Differences between Bypass and Decoupling capacitors
Bypass and decoupling capacitors are terms often used in electronic circuits. These capacitors are used extensively in most electronic circuits. Sometimes there is a confusion about the two as regards their functions and construction of these capacitors.
Decoupling Capacitors
Decoupling capacitor serves a function opposite to that of coupling capacitor. It isolates AC component and passes on DC to another circuit. Decoupling capacitors are used to isolate and decouple two circuits, or a local circuit from an external circuit. They decouple AC signal from DC and vice versa.
A decoupling capacitor often acts as local energy reservoir. It opposes sudden change in voltage, absorbs spikes and dips in voltages, and provide stability to supply. This is vital necessity for most IC circuits. Coupling capacitor is usually located very near to IC to filter out all ripples and disturbances to provide almost steady unvarying DC signal. In digital circuits, majority of capacitors are decoupling capacitors.

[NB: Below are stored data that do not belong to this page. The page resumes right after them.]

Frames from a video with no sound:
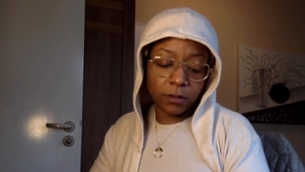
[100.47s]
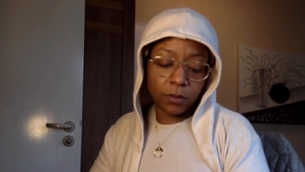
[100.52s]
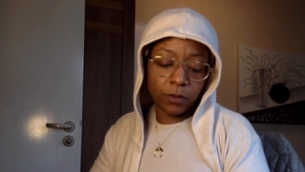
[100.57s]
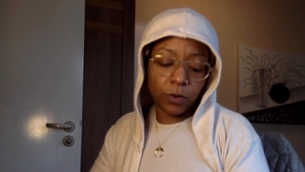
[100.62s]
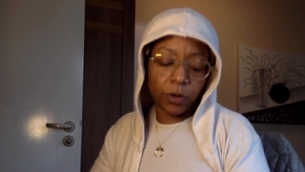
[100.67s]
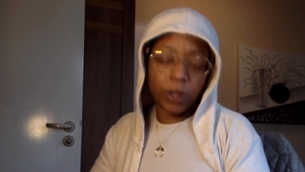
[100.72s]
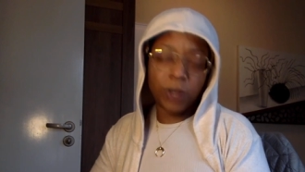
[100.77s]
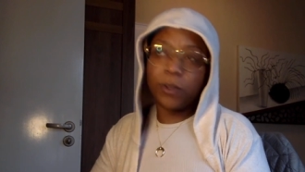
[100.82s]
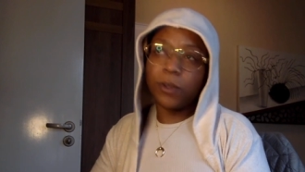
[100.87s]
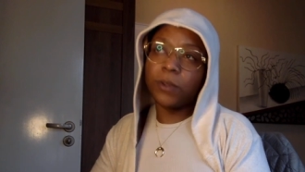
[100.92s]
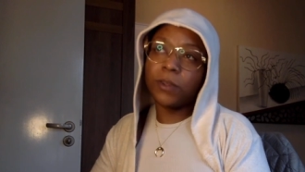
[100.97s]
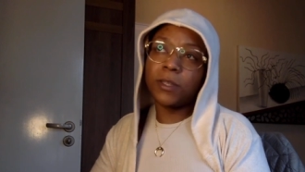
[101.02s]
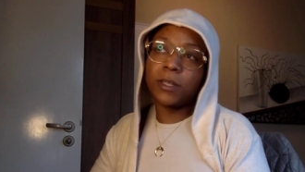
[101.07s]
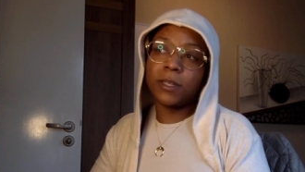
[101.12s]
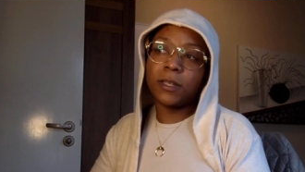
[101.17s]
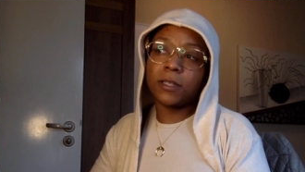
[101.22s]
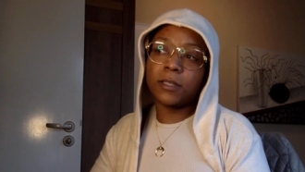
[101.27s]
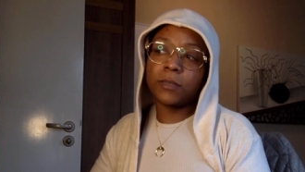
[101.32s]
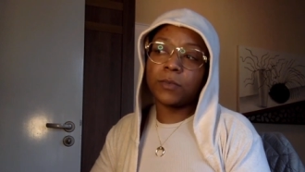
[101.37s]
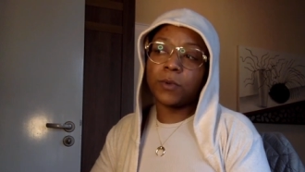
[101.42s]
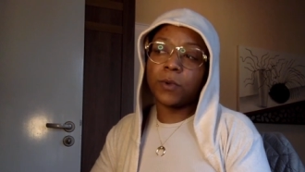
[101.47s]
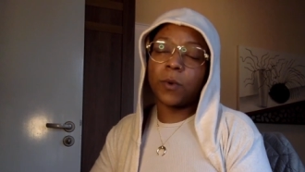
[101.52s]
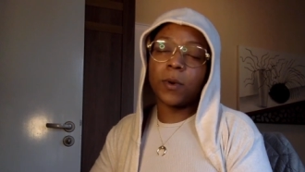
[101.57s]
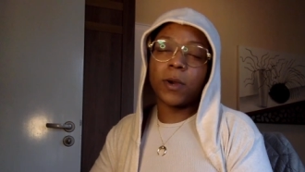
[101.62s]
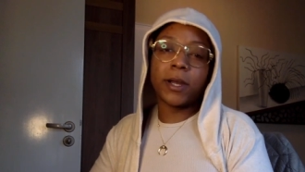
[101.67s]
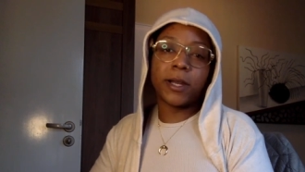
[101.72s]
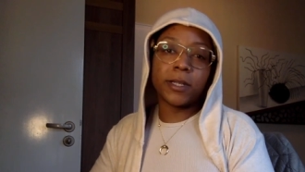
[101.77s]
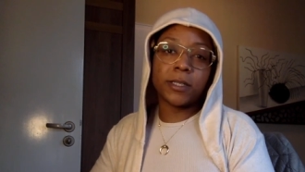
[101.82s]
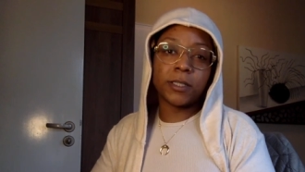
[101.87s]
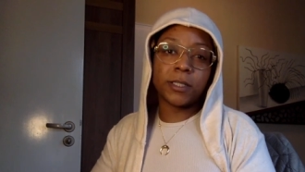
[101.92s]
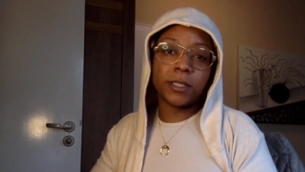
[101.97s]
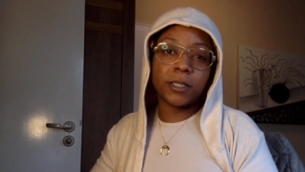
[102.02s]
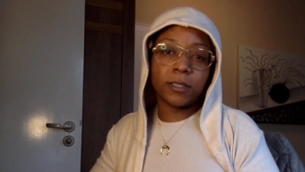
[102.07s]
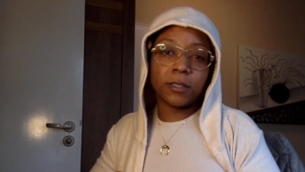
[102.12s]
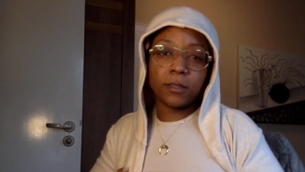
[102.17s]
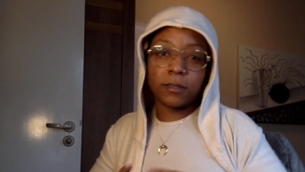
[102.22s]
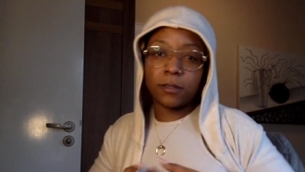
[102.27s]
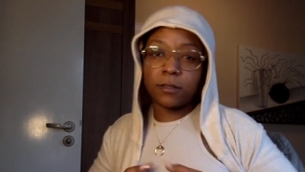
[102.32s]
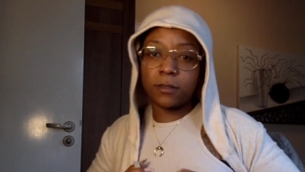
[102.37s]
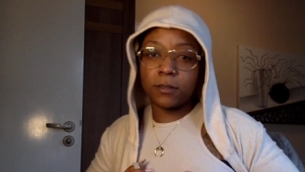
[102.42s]
Or I know that it requires
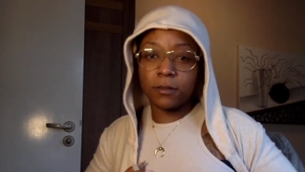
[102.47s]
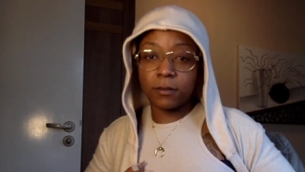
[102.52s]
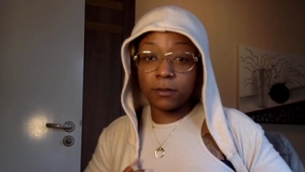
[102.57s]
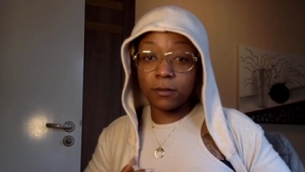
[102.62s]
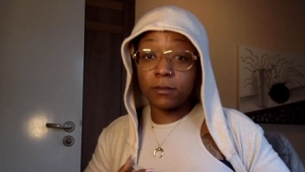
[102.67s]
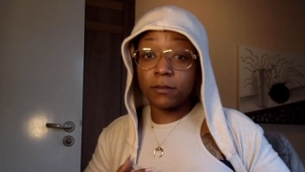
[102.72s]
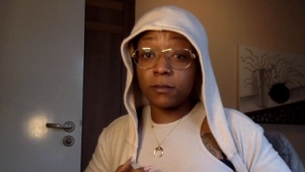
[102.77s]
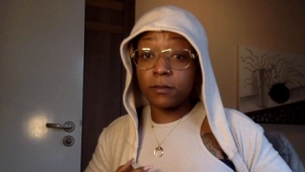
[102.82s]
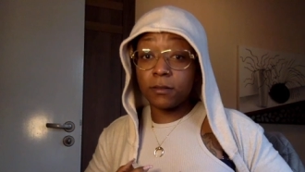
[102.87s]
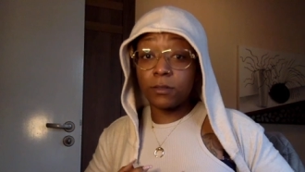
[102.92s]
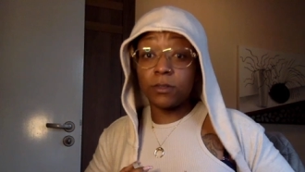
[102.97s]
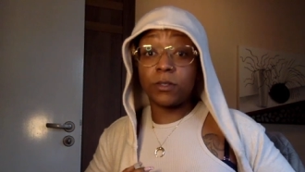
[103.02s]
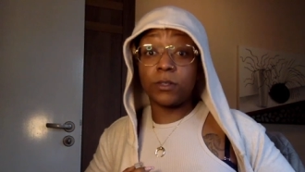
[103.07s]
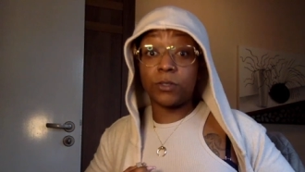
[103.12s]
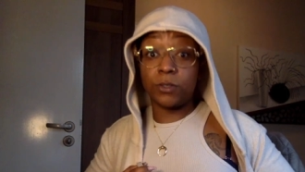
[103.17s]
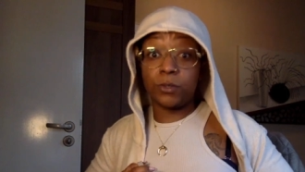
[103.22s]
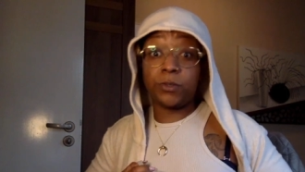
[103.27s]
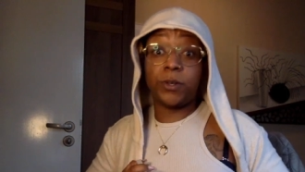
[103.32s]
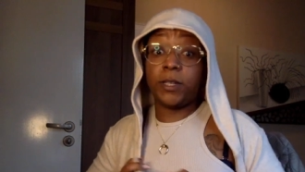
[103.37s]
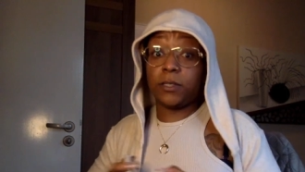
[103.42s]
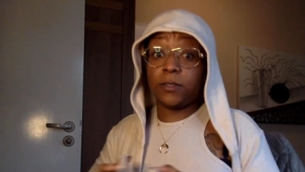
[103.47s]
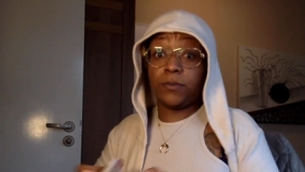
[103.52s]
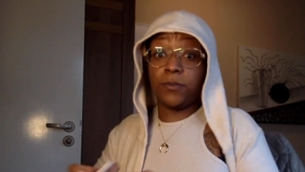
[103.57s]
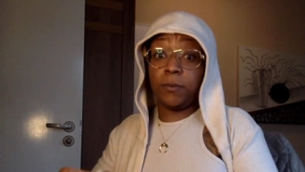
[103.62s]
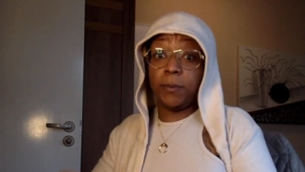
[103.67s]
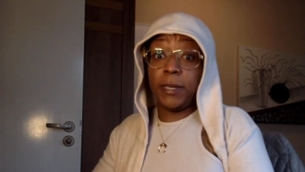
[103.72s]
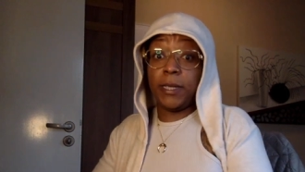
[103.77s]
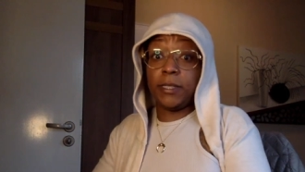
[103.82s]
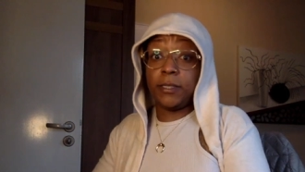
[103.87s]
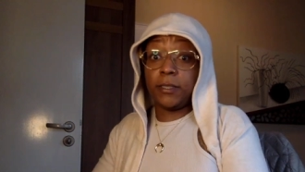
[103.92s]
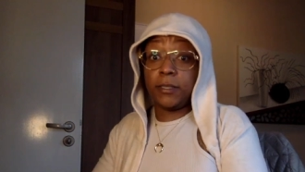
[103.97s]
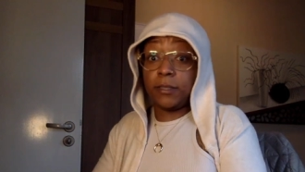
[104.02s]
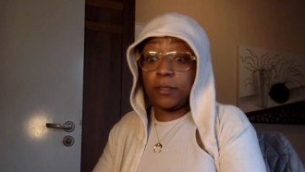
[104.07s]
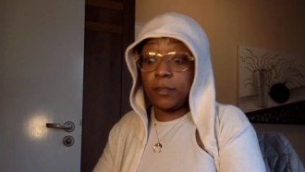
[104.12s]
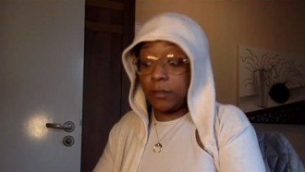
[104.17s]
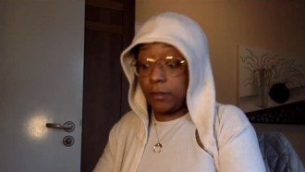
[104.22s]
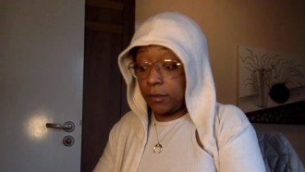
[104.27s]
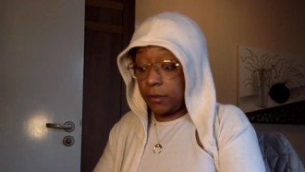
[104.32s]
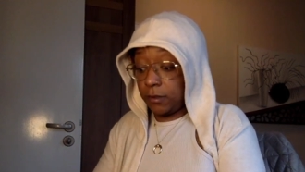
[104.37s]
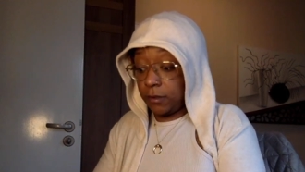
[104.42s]
a transformation
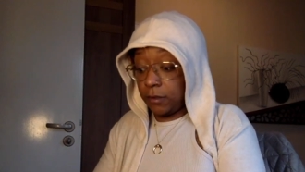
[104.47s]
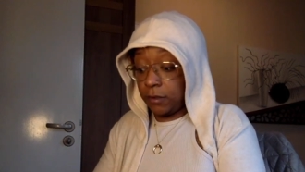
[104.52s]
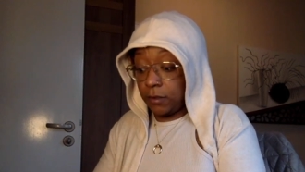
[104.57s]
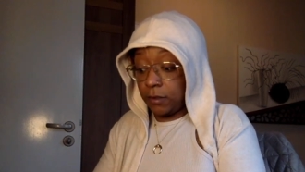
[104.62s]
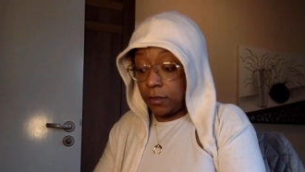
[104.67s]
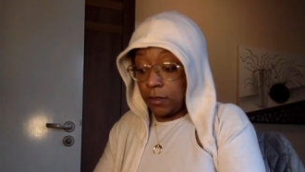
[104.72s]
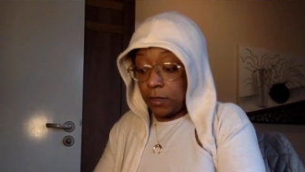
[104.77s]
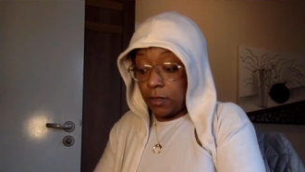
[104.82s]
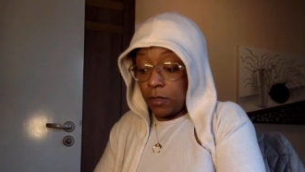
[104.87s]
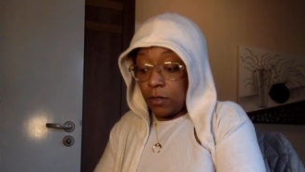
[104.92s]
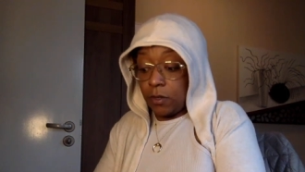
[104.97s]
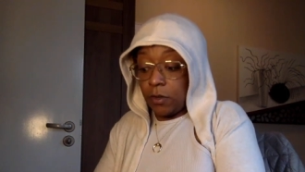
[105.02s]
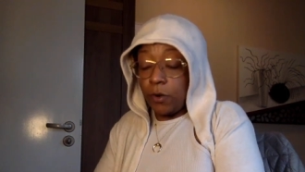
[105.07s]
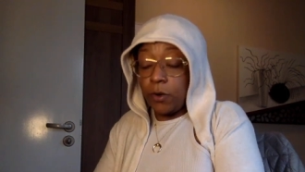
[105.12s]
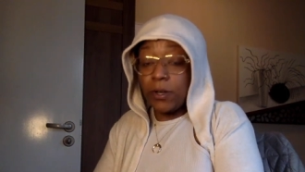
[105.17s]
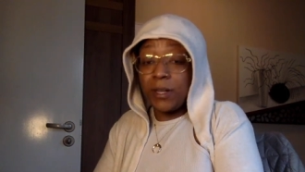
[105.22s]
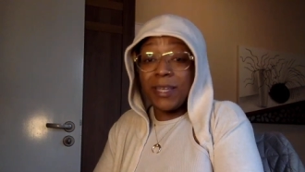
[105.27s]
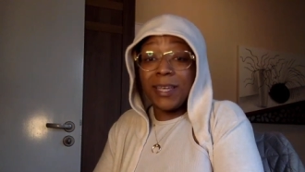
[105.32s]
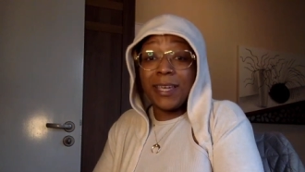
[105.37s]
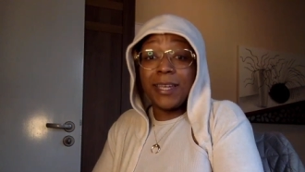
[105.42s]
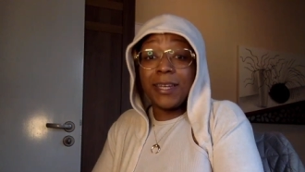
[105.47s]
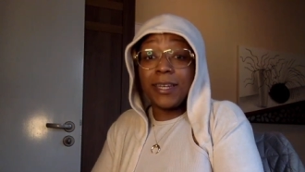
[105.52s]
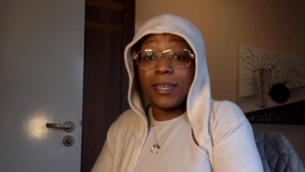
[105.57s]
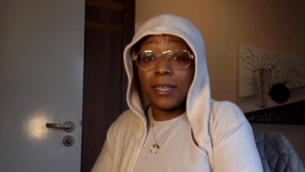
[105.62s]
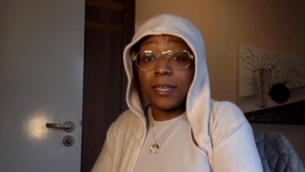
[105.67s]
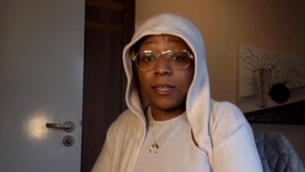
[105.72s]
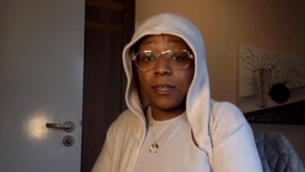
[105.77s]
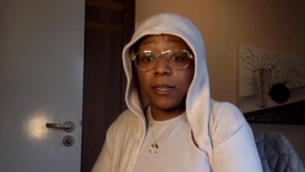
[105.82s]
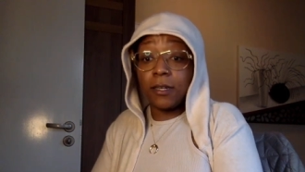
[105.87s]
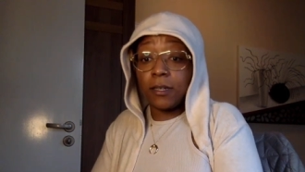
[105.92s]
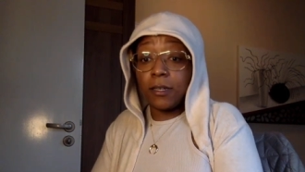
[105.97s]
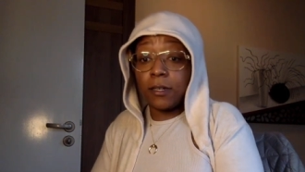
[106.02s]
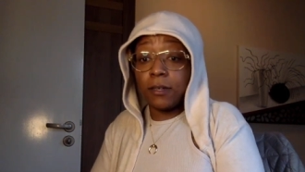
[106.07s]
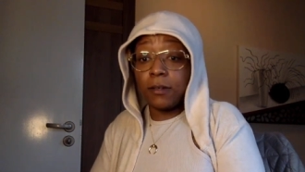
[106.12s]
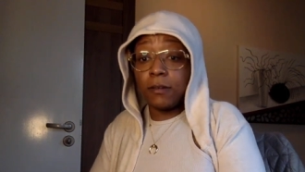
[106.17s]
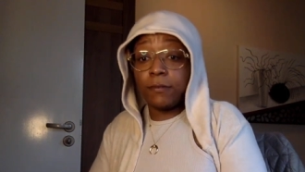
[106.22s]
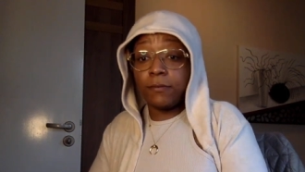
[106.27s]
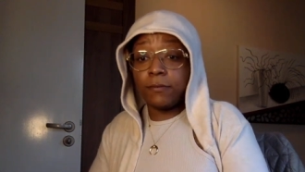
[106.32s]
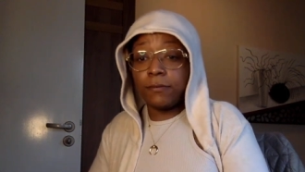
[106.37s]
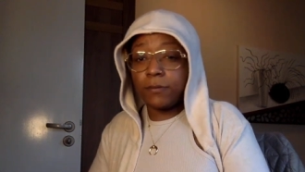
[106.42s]
or an ending
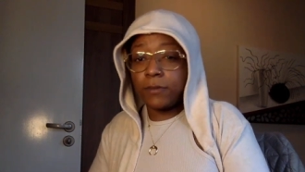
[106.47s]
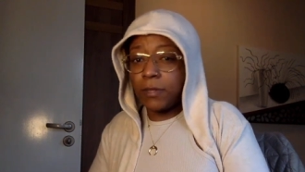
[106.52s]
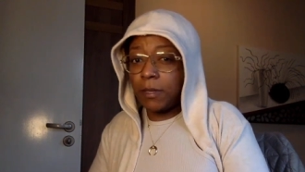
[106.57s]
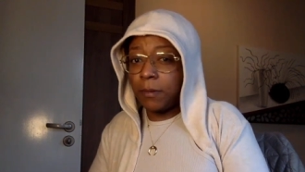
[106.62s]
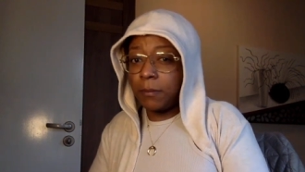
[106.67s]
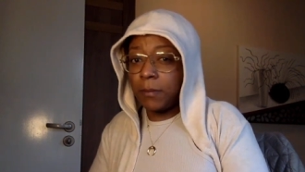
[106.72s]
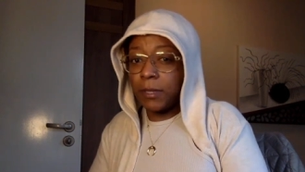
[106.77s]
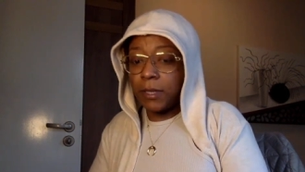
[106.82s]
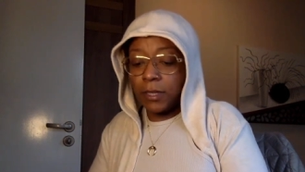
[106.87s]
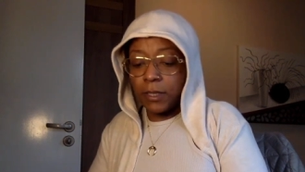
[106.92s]
of something.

The circuit above is a simplified one, used for isolation of spikes and high frequency interference from source. These capacitors protect power supply from electrical noise generated by the circuits, as also protect the circuit from effect of noise on power supply from other circuits in the vicinity. They provide low impedance path for high frequency ripples, and capacitor of sufficiently high value is important.
In transistor circuits, with the best of connections between Vcc and ground, line inductances cannot be eliminated completely, and some inductance is always present. Track distances introduce their own impedances that create transients or switching noise. Decoupling becomes therefore necessary. Since even the lead impedances become significant, these capacitors have to be as close to the circuit as practical.

Circuits like microcontrollers or microprocessors, as also digital circuits need strictly regulated power supply. It is general practice to use a 100 nF ceramic capacitor with each logic IC, as also an electrolytic capacitor per layer of PCB or circuit segment. Ceramic capacitors have excellent high frequency characteristics. Digital circuits operate very fast, and power supply to and individual IC may be contaminated by the outputs of other ICs. Decoupling capacitors help remove all such disturbances. The capacitor has to be located very close to the device or IC. Many times, it is necessary to isolate high frequency interferences from ICs more efficiently. The 10μF capacitor in above circuit may even be an electrolytic capacitor, while 0.1μF may a ceramic capacitor. Sometimes even a third capacitor of still lower value is needed closest to the IC, in addition to the two above.
Bypass Capacitors
A bypass capacitor is one which short-circuits (bypasses) AC signal from one stage to ground to a great extent, and provides practically pure DC signal to load. It is placed across a component, or group of components, to bypass AC signal from AC/DC combination and allow DC to flow through the component.
It can be placed between input signal and ground, to remove any AC signal by providing low impedance path to ground. If connected to rectified AC signal, it bypasses ripples by providing short-circuit path, and allows pure DC voltage to go through. Bypass capacitor has two main functions, viz., to short AC signal to ground, and work as energy reservoir.
It bypasses most of the noise present in DC signal, and provides practically pure DC signal without ripples. In most cases, the capacitor shorts the AC signal to ground. In the absence of bypass capacitor, an amplifier output will have extremely high noise level / disturbance. When ac capacitor is large enough, it provides short-circuit to audio frequencies and eliminates negative feedback.
Emitter Bypass capacitor
In a transistor circuit, the bypass capacitor usually connected either on emitter side in parallel with a resistor. When on emitter side, its impedance has to be lower than resistance value in parallel. It can be similarly used in triode or vacuum tube circuits. It is used in amplifier circuit to provide alternative low impedance path to AC signal and bypass the emitter resistor.

Bypass capacitors find use in several applications, and some representative ones are as follows:
- Power conditioning
- DC / DC converters
- Amplifiers
- Clock calendars
- Signal coupling / decoupling
- High- and low-pass filters
Many times, inductance of bypass capacitor poses problems, and has to be considered, as it could lead to resonance. Bypass capacitor values usually range between 0.1 μF to 1 μF, while 0.1 μF is generally preferred, though a discretion is often needed for practical circuits.
Differences between coupling capacitor and bypass capacitor
Decoupling capacitor stores energy, absorbs excess energy spikes, and return the energy back to power line to maintain smooth flow of current. Bypass capacitor provides AC signal return path between power line to ground. Considering the function and purpose, both bypass and coupling capacitors can often be used interchangeably.
- Bypass capacitor is used to bypass high frequency noise signals to ground by providing low impedance return path, and protect the circuit from them. A decoupling capacitor is used to stabilize the DC signal or power supply.
- A single electrolytic capacitor serves well for low impedance shunting, but two different types of capacitors may be needed for stabilize the voltage to the level necessary.